Before the 21st century, computers were used for basic functions such as playing (rather simple) video games and typing your notes from handwriting on paper to be printed off on a page with holes on the side that you tore off.
Today, with the Internet, we have all the resources we need right at the edge of our fingers. Doesn’t it make sense to also have our professional learning online where we have everything else and where we spend a great deal of our time?
For some educators, professional development used to be such a chore, something they would dread. Online professional development has provided a way for teachers to get the information and the instruction they deserve when they want it, and more importantly, when they need it.

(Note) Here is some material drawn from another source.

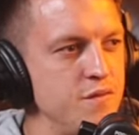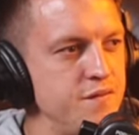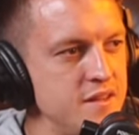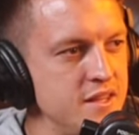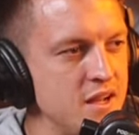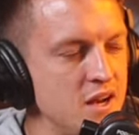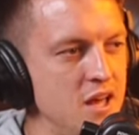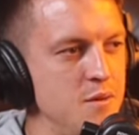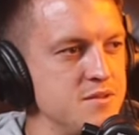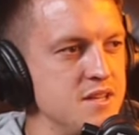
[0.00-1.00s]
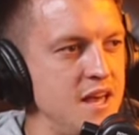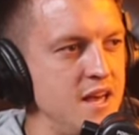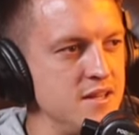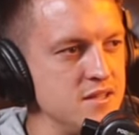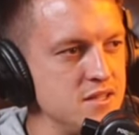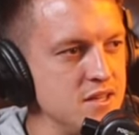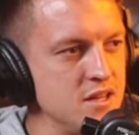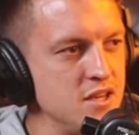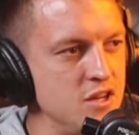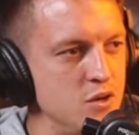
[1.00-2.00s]
Fitting clubs and
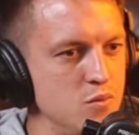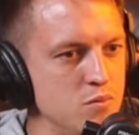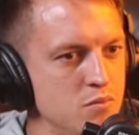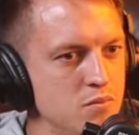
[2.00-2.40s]
you know,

With the shift from traditional professional development to online professional development, there are three major improvements that will help educators as they continue to learn and do all they can for their students:
- Greater Quality for Lower Cost: Traditional professional development—the site-and-get session from a presenter paid to come to your school—would take time away from teaching and would cost the school money in substitutes for teachers. Online professional development eliminates the need for subs or time away from your students, but quality doesn’t change, at least not with PD 360. Where else can you get 120 experts on-call at no extra charge?
- It’s There When You Need It: Say you’re having a hard time with classroom management, or struggling with how to start your own PLC, no matter where you are, at school or at home, you can find the solution to your problem right away. It could be in a video segment or by talking to one of the 900,000 educators within the online PD 360 Community, but no matter how you find the answer, the resources are there for you when you need them.

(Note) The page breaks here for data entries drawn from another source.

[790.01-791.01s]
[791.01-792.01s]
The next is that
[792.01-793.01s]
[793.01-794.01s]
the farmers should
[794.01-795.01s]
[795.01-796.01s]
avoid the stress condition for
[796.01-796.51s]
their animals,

- It Only Gets Better From Here: Because online professional development is indeed online, it is easy to update and add more content as the needs of 21st century students and teachers grow. As standards change along with the very dynamics of the classroom, professional learning will have to adapt to give educators and students the resources they need. Online professional development allows for new resources in a matter or weeks to months instead of waiting for the next version of a book to be released or the next lecture from an education professional.